▶ [PROBLEM STATEMENT]
With the exception of the pictures, write out the data below precisely.

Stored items
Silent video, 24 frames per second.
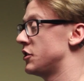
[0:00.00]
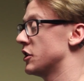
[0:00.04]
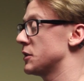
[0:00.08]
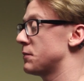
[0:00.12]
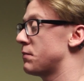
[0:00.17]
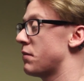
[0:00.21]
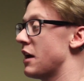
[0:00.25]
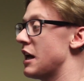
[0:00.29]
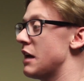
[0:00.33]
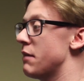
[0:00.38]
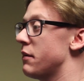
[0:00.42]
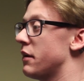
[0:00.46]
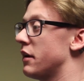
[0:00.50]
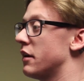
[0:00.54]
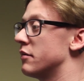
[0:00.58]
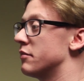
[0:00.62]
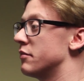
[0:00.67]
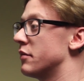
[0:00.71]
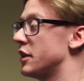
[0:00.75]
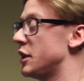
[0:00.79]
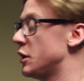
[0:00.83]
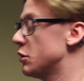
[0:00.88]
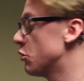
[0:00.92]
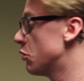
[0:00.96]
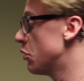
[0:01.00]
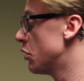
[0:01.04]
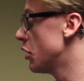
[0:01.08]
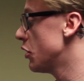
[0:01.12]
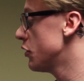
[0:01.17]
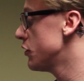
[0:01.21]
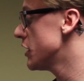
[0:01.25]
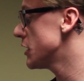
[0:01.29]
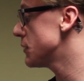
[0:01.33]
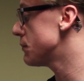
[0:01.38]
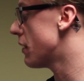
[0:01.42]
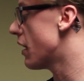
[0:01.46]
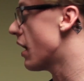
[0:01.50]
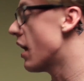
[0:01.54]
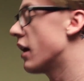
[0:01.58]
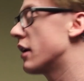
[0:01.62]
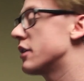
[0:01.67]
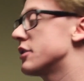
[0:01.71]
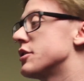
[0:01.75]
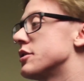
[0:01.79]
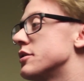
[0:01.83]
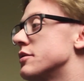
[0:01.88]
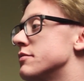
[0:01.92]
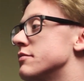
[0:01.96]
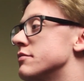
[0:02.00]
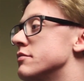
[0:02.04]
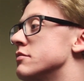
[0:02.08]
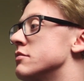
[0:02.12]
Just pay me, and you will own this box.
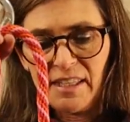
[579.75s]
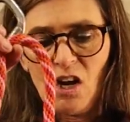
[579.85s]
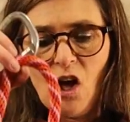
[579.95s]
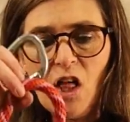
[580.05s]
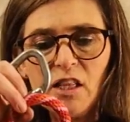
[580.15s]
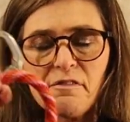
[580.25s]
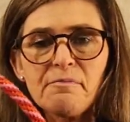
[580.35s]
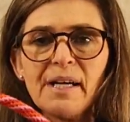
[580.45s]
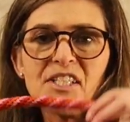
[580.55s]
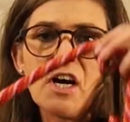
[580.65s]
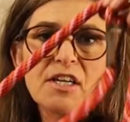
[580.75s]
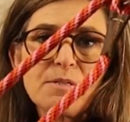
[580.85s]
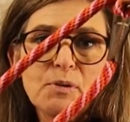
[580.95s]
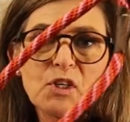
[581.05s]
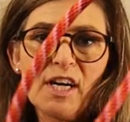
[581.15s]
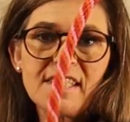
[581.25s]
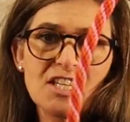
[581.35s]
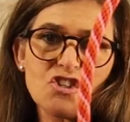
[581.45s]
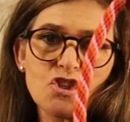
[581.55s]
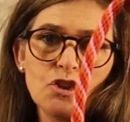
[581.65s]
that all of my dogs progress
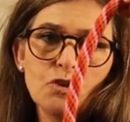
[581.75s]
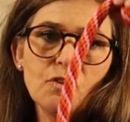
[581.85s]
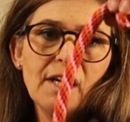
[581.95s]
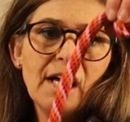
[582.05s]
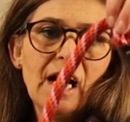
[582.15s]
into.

▶ [SOLUTION TO THIS PROBLEM]
Silent video, 24 frames per second.
[0:00.00]
[0:00.04]
[0:00.08]
[0:00.12]
[0:00.17]
[0:00.21]
[0:00.25]
[0:00.29]
[0:00.33]
[0:00.38]
[0:00.42]
[0:00.46]
[0:00.50]
[0:00.54]
[0:00.58]
[0:00.62]
[0:00.67]
[0:00.71]
[0:00.75]
[0:00.79]
[0:00.83]
[0:00.88]
[0:00.92]
[0:00.96]
[0:01.00]
[0:01.04]
[0:01.08]
[0:01.12]
[0:01.17]
[0:01.21]
[0:01.25]
[0:01.29]
[0:01.33]
[0:01.38]
[0:01.42]
[0:01.46]
[0:01.50]
[0:01.54]
[0:01.58]
[0:01.62]
[0:01.67]
[0:01.71]
[0:01.75]
[0:01.79]
[0:01.83]
[0:01.88]
[0:01.92]
[0:01.96]
[0:02.00]
[0:02.04]
[0:02.08]
[0:02.12]
Just pay me, and you will own this box.
[579.75s]
[579.85s]
[579.95s]
[580.05s]
[580.15s]
[580.25s]
[580.35s]
[580.45s]
[580.55s]
[580.65s]
[580.75s]
[580.85s]
[580.95s]
[581.05s]
[581.15s]
[581.25s]
[581.35s]
[581.45s]
[581.55s]
[581.65s]
that all of my dogs progress
[581.75s]
[581.85s]
[581.95s]
[582.05s]
[582.15s]
into.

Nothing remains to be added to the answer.